Mencukupi kebutuhan hidup sehari-hari, Selepeg mengolah ladangnya. Dia tinggal di rumah semi permanen bersama keluarga kecilnya. Untuk kebutuhan air, dia menampung air hujan di cubang besar di halaman rumah.
Selepeg menyatakan kecewa dengan putusan dari Majelis Hakim Pengadilan Negeri Amlapura, yang dikuatkan oleh Pengadilan Tinggi Denpasar dalam Putusan Banding.
Ia menerangkan dokumen kepemilikan tanah leluhur pada saat menjadi saksi pada sidang perdata nomor 56/ Pdt.G/ 2013/ PN.Ap. Dimana dilakukan gugatan oleh keluarganya, berupa dokumen kepemilikan tanah waris, yaitu pipil lontar atas nama I Sutiarmin Sukun, Paro Sukun dan surat tagihan pajak atas nama I Sutiarmin, serta Silsilah keluarga tahun 1962 dan tahun 2012.
“Silsilah yang saya buat sendiri dikatakan palsu oleh orang lain, yang bukan keluarga saya atau tidak ada hubungan waris. Saya percaya Ida Sesuhunan (Tuhan dengan manifestasinya) akan memberi hukuman bagi kezaliman. Tanah Bali tenget (angker), tidak ada satu pun manusia yang berbohong kepada ibu pertiwi akan selamat,” kata Selepeg dalam keterangan tertulisnya, Selasa (29/10/2024) di Karang Asem.
Kekecewaannya atas ketidakadilan yang dirasa bukan tanpa alasan yang kuat., dia berpendapat dakwaan atas kasus itu lemah. Pada saat yang sama, banyak fakta yang dinilai diabaikan oleh hakim.
Pendek kata, Selepeg menyatakan tuduhan memberi keterangan palsu dan pembuatan silsilah tanah yang dipermasalahkan tersebut, tidak memiliki dasar yang kuat. Nama I Sutiarmin Sukun yang merupakan leluhur saya diakui sebagai leluhurnya dari pelapor hanya berdasarkan Silsilah yang dibuatnya pada tahun 1992.

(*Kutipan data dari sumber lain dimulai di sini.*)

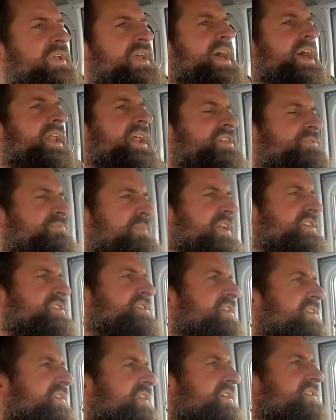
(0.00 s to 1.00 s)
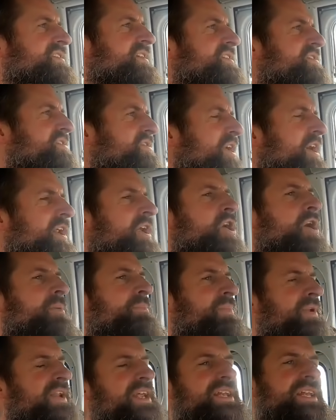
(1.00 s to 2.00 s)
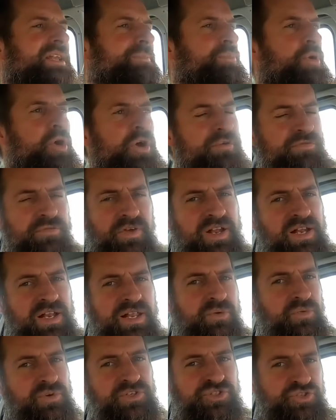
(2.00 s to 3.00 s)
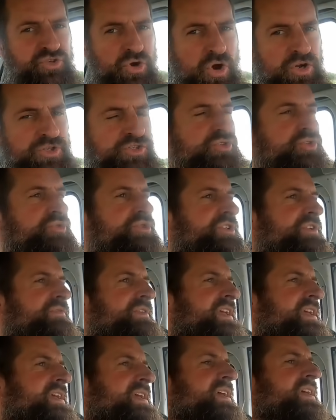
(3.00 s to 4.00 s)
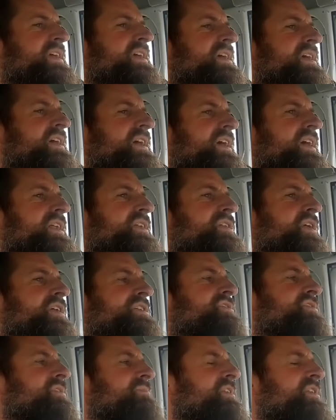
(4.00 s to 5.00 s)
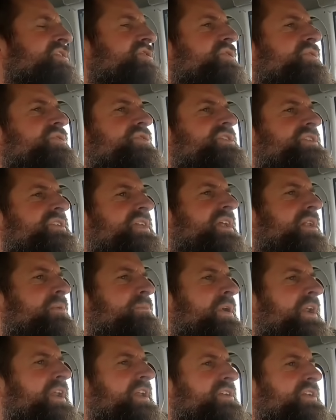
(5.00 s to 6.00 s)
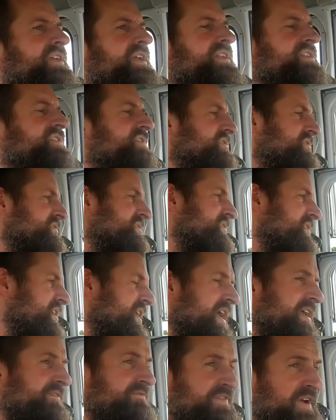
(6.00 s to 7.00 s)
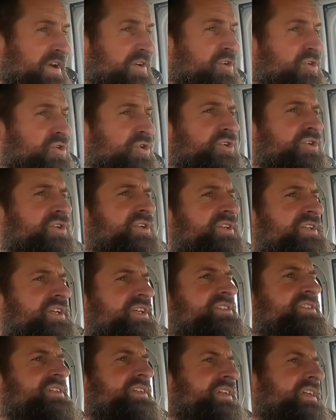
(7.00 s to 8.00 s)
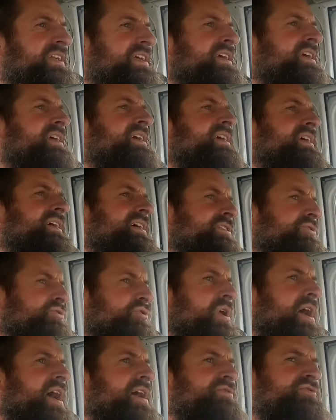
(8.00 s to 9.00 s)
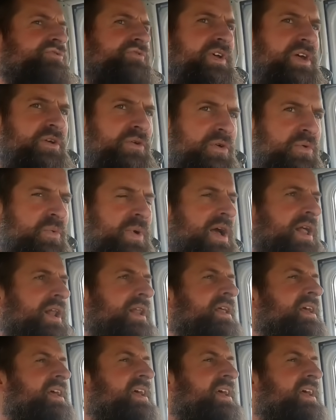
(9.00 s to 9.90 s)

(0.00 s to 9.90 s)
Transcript: And as mentioned, this is not a completely perfectly restored 2CV. It got some issues still, but it's in very good condition. It drives very well.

Selepeg mengisahkan, nama kakeknya, I Sutiarmin Sukun alias Paro Sukun alias I Sutiarmin tercantum dengan benar dalam dokumen Pipil Lontar satu sampai dengan enam atas nama I Sutiarmin Sukun dan Paro Sukun dan tagihan pajak atas nama I Sutiarmin.
Hal ini yang dibeberkan di persidangan perdata sesuai keyakinan dan pengetahuan yang dimiliki saat itu dengan menerangkan: “semua tanah tanah sengketa ada atas nama I Sutiarmin Sukun, ada atas nama Paro Sukun dan ada atas nama I Sutiarmin anak laki laki pertama dari I Sudiani”.

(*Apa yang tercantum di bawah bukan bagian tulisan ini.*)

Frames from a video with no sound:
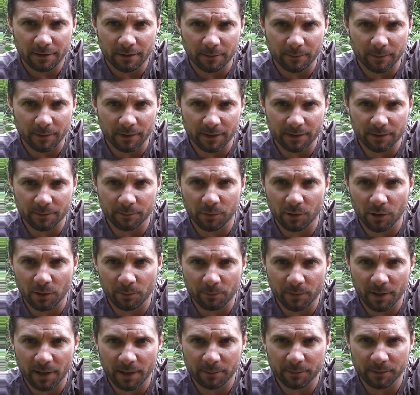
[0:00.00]
Um, I like the
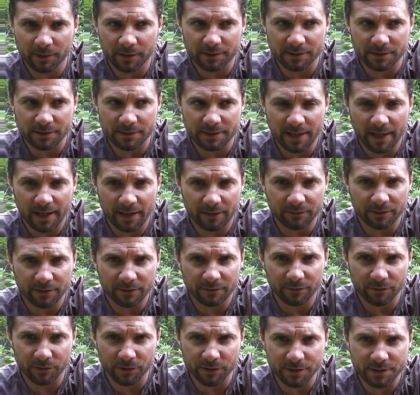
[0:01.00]
plumb bob because it's
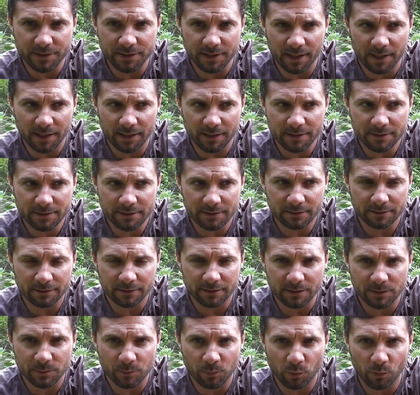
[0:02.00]
heavy for its size,
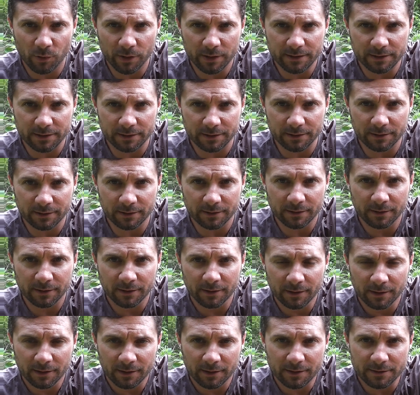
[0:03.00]
it's pointed,
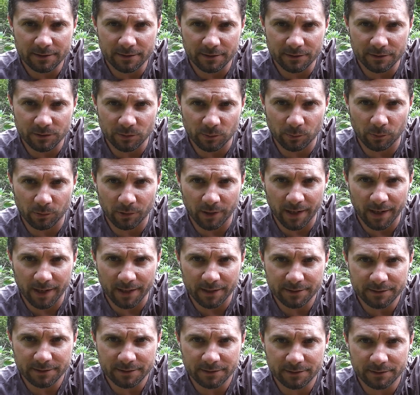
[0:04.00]
it's also
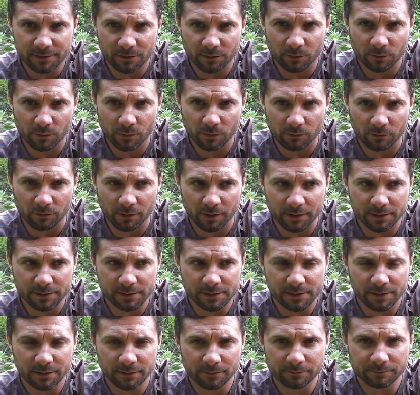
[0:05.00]
brass so it won't
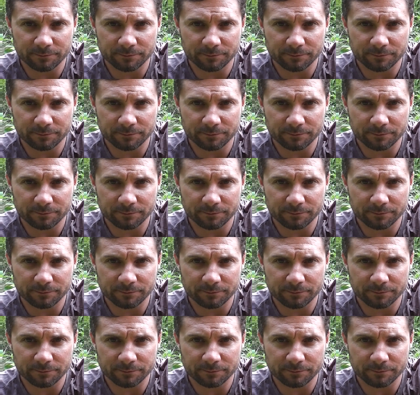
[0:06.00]
rust.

Namun ditulis oleh panitera, semua tanah tanah tanah sengketa atas nama I Sutiarmin Sukun alias Paro Sukun alias I Sutiarmin anak laki laki pertama dari I Sudiani, majelis hakim lebih menitikberatkan pada perbedaan nama dalam dokumen, tanpa mempertimbangkan keseluruhan bukti yang disajikan.
Selepeg menuding laporan dari I Nyoman Kanis terkait pembuatan silsilah palsu, adalah upaya merebut hak waris tanah yang selama ini dikelola keluarganya dengan mencantumkan nama I Sutiarmin Sukun, dalam silsilah keluarga yang dibuatnya dan tidak didukung dengan dokumen lain, hanya berdasarkan informasi dan mampu membuat sampai dengan enam generasi keatas sementara.

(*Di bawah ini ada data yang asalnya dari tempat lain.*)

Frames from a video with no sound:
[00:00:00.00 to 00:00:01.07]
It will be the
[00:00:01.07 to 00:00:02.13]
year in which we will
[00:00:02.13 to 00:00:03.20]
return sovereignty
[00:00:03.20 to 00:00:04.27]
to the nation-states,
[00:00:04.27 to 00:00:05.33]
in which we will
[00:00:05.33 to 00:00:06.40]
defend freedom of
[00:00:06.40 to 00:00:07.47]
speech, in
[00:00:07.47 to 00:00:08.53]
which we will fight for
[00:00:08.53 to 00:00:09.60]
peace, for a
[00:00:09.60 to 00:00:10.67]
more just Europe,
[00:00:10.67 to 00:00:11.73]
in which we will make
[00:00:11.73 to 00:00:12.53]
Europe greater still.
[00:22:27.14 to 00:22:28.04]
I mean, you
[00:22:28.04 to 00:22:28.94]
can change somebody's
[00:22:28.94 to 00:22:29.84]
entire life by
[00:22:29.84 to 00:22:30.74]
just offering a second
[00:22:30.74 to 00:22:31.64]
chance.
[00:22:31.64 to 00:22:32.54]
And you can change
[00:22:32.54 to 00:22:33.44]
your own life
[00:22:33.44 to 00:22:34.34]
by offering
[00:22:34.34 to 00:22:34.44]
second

“Silsilah saya tahun 2012 yang dikatakan palsu didukung oleh dokumen berupa silsilah tahun 1962 yang dibuat sendiri oleh I Sutiarmin Sukun, bukti hak atas tanah berula pipil lontar satu sampai dengan enam, tagihan pajak, surat keterangan keluarga I Sutiarmin Sukun, surat pernyataan dan lainnya,” ucapnya.